Her album, Once Upon A Time, is packed with major mainstream singles, including Eminado (arguably one of the hottest songs of all time from a new generation artiste), Olorun Mi and Folarinto, in addition to the mega hits, such as Kele Kele Love, Love Me (x3), with which she burst onto the Nigerian music scene.
With endless list of songs and numerous outstanding features, the Mavin Record queen has too many awards with her name inscribed on them to show for her efforts.
She has won the Channel O Music Awards twice, as well as the BET International act award.
The Johnny crooner might not yet be the ‘King of Queens,’ as her album title states, but she is well on the road to being that.
Yemi Alade’s ability to cut deep into Nigerian pop music is one of her most unique qualities with widely accepted singles, Johnny, Ghen Ghen Love and Tangerine.
Since her evolution into the scene back in 2010, Yemi has constantly grown and improved on every aspect of her music.
When you listen to her Farabale on DJ Klem’s Afro Funky Disco Soul, there is no doubt you would be convince that she has got serious gold in her wind pipes.
Though not your stereotypical vocalist, but Chidinma Ekile sure knows how to deliver songs in a way that every class of people in Nigeria can rock with.
From 2010, when she won the second edition of the MTN sponsored Project Fame, she had hit the ground running with her debut single, Jankolikoko, featuring Sound Sultan.

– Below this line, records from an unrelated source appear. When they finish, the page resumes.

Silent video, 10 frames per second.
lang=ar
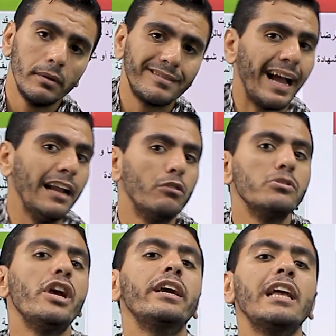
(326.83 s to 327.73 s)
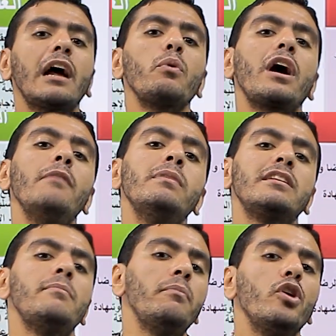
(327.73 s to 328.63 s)
التعلم مش هيجي لك ويخبط
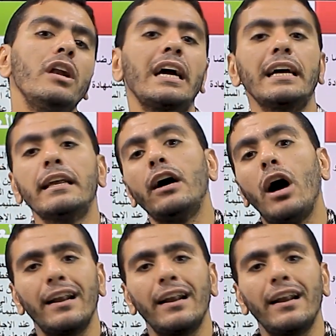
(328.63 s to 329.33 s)
الباب ويقول لك انا إيه؟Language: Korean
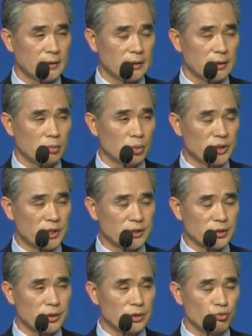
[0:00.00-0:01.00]
모세가
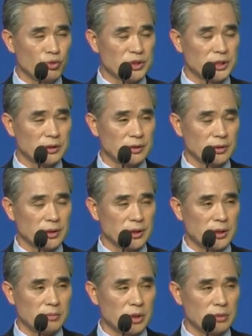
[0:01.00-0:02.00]
서 있는 위치는
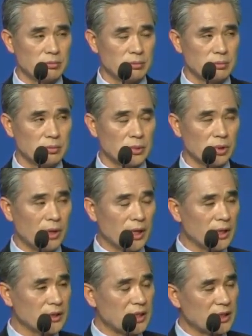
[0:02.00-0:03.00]
어디냐면
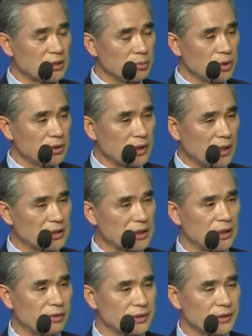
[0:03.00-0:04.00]
광야 40년을 다
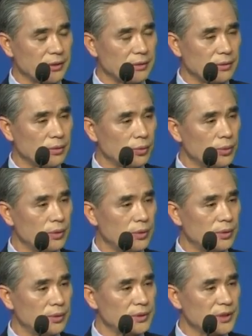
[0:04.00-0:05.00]
지나왔어요.
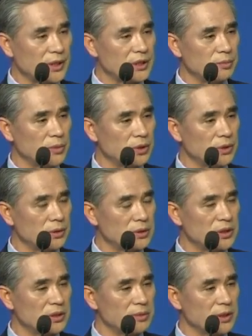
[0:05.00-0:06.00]
오늘 40년
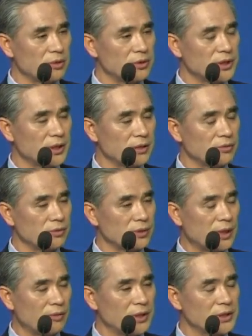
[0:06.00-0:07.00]
11개월째라고
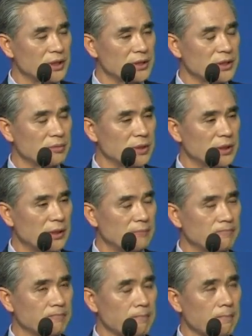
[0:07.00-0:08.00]
나와 있지 않습니까?
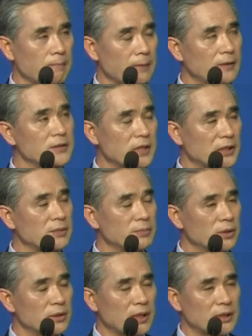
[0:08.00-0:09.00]

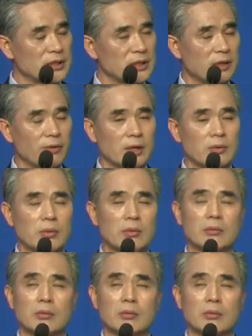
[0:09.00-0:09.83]
40년을 다 지나왔고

Her single, Kedike, became her trademark tune, winning her awards after awards, including Best Female West African Act at the KORA awards in 2012 and giving her the tag name, ‘Ms. Kedike.’
She followed up shortly after with another mega hit, Emi Ni Baller, featuring IllBliss and Suspect.
Her other singles, Oh Baby, Jolie, and Kite have done well to keep her status at a consistent level, giving her all the markings of someone that would be around for the long haul.
Call Omowunmi Mgbele the Queen and you are not mistaking, or the ‘mommy’ of divas in the new generation of Nigerian music, and you are right.
Omawonder, as she is often called, has been a consistent force in Nigerian music since she burst onto the scene in 2007, after finishing as first runner-up in West African Idol, a music reality show that held in Nigeria.
What stands Omawumi out is her unique ability to appeal to every class of people in Nigeria and the Africa continent.
Her choice of language to sing in (pre-dominantly pidgin) means that the woman, a company chief executive, and the man selling bush meat on the road can relate to her music very well.
Added to this are her vocal range, great lyrics (both playful and serious) and enticing stage performances.
With albums, Wonder Woman (which include singles, such as Today na Today, Chocolata, Love Nwantinti, and The Lasso Of Truth (singles- Bottom Belle, If You Ask Me, I Go Go), plus other post-album singles under her belt and countless awards and nominations, it is easy to see how Omawumi is one of highest paid female performers in Nigeria.